Binary Classification Metrics

State-of-the-art machine learning algorithms were evaluated based on three key medical diagnostic classification metrics: sensitivity, specificity, and AUROC. An evaluation of the models is shown in Table 4. The Naive Bayes classifier achieved the highest AUROC and specificity, but exhibited low sensitivity metrics. The Logistic Regression classifier yielded the highest sensitivity, coupled with a moderate balance with specificity and a strong AUROC. Furthermore, the support vector machine achieved an excellent AUROC, with a strong balance in sensitivity and specificity.

Table 4.

Binary classifier nested ten-fold CV metrics.

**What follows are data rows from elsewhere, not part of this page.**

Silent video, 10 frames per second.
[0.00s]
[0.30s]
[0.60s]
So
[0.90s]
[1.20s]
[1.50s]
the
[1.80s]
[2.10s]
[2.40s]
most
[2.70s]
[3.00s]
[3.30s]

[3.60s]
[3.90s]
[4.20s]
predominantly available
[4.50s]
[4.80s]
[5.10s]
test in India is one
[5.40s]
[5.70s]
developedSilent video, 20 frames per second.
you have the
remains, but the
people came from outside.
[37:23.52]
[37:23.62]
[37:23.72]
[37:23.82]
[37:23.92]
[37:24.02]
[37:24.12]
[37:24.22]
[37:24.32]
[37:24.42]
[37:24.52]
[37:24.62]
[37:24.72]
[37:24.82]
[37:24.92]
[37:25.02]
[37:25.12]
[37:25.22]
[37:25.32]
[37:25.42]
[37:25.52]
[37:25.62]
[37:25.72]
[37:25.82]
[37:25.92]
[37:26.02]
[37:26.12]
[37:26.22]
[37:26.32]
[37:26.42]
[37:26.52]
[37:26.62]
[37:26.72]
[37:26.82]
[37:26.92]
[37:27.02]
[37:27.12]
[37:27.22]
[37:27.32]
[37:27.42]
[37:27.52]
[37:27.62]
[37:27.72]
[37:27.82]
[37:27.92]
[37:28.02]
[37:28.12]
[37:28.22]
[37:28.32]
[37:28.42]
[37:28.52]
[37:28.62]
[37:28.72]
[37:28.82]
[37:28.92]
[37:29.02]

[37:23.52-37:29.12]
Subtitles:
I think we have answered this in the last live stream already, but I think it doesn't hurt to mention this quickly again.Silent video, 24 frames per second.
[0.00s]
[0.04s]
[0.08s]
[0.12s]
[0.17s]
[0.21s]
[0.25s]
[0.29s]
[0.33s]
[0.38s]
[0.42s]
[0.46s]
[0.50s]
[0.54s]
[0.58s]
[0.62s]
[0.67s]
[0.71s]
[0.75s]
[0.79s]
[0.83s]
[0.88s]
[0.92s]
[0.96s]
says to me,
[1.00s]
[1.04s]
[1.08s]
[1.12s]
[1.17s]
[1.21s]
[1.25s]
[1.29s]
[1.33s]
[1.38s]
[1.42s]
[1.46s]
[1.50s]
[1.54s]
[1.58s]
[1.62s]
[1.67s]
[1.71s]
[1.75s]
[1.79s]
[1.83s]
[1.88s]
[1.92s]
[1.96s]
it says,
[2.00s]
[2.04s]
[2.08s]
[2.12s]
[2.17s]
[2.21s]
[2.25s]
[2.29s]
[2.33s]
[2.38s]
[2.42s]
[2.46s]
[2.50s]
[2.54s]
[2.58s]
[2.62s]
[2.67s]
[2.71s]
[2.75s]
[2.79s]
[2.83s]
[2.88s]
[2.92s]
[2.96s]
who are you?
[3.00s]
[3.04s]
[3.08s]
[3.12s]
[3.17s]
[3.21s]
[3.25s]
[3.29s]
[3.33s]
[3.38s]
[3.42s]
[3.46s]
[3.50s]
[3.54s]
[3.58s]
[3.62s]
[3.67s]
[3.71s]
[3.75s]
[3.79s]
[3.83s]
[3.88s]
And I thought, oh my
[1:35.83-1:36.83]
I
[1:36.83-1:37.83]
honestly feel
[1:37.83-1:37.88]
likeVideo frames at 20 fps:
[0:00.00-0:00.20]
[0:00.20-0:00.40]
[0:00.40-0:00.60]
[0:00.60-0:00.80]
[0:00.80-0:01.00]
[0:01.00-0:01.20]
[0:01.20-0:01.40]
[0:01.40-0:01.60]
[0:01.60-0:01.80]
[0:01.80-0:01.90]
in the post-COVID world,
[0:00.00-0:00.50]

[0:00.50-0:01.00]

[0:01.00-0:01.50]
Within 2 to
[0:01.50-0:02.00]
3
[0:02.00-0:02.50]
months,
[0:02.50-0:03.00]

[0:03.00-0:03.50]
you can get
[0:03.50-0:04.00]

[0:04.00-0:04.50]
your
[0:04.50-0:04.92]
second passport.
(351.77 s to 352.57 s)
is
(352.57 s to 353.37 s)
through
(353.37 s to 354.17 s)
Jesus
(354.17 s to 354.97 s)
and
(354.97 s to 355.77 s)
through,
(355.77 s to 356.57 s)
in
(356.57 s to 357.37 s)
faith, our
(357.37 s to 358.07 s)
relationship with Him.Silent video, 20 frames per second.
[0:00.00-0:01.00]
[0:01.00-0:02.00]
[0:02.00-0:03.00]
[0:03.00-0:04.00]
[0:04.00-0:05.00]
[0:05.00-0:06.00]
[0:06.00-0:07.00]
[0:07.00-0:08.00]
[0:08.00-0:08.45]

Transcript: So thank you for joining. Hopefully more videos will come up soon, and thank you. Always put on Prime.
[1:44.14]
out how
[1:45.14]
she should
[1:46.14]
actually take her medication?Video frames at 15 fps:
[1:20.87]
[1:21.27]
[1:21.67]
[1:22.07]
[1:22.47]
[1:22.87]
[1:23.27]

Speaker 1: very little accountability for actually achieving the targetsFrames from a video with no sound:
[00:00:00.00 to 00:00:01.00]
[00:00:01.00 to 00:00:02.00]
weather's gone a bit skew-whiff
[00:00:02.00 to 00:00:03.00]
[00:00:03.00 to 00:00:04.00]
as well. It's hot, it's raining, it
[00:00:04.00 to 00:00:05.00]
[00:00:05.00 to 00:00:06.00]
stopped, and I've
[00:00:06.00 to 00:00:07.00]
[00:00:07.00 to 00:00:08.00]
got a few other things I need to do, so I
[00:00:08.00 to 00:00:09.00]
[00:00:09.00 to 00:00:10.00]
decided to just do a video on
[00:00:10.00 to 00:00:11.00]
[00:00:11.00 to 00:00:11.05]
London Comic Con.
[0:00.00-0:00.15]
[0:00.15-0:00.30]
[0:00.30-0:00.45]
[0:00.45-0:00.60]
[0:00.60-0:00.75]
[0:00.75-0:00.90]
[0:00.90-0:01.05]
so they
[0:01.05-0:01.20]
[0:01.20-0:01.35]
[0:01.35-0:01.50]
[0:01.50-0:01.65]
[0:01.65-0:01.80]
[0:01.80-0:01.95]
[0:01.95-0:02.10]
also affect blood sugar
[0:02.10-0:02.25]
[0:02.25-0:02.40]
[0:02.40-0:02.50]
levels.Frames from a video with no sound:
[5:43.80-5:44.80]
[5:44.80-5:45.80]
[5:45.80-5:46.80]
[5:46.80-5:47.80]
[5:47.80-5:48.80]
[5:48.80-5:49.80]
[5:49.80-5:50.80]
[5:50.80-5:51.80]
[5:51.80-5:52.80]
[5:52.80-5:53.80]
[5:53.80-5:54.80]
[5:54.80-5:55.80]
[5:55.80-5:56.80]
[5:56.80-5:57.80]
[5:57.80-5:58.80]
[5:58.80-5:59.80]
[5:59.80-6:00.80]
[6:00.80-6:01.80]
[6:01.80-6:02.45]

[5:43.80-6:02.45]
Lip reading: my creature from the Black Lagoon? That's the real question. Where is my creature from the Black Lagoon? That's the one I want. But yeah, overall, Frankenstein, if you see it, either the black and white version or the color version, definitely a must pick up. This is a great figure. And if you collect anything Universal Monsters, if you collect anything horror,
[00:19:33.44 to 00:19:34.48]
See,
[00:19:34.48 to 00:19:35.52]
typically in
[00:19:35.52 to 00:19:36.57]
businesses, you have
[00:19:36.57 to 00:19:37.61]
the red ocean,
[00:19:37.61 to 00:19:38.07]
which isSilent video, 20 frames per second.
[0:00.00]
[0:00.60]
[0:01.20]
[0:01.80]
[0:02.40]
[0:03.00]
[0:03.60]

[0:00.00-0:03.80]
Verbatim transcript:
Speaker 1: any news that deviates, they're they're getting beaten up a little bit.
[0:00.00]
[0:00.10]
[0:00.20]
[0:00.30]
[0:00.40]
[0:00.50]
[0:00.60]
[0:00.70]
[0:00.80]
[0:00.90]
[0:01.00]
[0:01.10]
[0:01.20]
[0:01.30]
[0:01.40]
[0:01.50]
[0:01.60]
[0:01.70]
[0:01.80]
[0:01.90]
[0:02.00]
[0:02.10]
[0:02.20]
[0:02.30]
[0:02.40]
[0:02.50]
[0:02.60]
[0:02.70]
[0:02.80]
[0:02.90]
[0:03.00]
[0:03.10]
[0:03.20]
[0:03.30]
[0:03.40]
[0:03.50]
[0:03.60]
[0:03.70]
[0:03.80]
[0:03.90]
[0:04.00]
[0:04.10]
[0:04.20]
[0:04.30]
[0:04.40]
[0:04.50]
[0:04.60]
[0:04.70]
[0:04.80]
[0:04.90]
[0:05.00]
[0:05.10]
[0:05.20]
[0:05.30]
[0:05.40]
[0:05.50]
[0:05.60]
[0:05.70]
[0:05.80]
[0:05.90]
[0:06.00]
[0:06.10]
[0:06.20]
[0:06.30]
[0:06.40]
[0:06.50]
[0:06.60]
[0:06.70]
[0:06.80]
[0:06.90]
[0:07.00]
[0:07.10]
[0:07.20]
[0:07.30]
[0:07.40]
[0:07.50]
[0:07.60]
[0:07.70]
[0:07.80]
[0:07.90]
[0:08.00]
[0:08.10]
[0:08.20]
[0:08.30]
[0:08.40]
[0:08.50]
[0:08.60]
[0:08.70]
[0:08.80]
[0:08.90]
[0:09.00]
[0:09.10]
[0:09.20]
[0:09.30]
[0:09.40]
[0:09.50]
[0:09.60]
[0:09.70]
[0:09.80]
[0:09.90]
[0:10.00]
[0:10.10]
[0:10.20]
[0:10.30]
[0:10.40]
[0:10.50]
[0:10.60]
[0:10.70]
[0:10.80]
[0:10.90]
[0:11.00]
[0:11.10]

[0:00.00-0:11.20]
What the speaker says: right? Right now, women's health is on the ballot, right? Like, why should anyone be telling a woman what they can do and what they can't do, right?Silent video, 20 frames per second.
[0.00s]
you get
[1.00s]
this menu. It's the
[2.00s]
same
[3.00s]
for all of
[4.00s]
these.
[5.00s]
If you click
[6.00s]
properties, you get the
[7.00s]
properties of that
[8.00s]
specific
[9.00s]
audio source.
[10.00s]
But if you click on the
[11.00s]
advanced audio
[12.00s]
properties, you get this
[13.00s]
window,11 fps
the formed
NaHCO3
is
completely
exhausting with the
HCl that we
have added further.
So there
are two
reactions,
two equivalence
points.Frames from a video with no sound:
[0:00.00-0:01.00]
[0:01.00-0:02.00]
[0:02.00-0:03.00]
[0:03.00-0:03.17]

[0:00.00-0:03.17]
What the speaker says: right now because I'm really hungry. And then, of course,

Model	Sensitivity (TPR)	Specificity (TNR)	AUROC	Accuracy
Logistic Regression	0.794 (± 0.020)	0.715 (± 0.028)	0.867 (± 0.015)	0.759 (± 0.015)
Support Vector Machine	0.773 (± 0.022)	0.753 (± 0.027)	0.856 (± 0.016)	0.762 (± 0.015)
Decision Tree	0.787 (± 0.022)	0.641 (± 0.029)	0.758 (± 0.018)	0.725 (± 0.016)
Naive Bayes	0.656 (± 0.025)	0.863 (± 0.020)	0.871 (± 0.015)	0.749 (± 0.015)
KNN Neighbors	0.830 (± 0.017)	0.752 (± 0.026)	0.830 (± 0.017)	0.724 (± 0.016)
Random Forest Classifier	0.786 (± 0.021)	0.701 (± 0.027)	0.832 (± 0.017)	0.750 (± 0.016)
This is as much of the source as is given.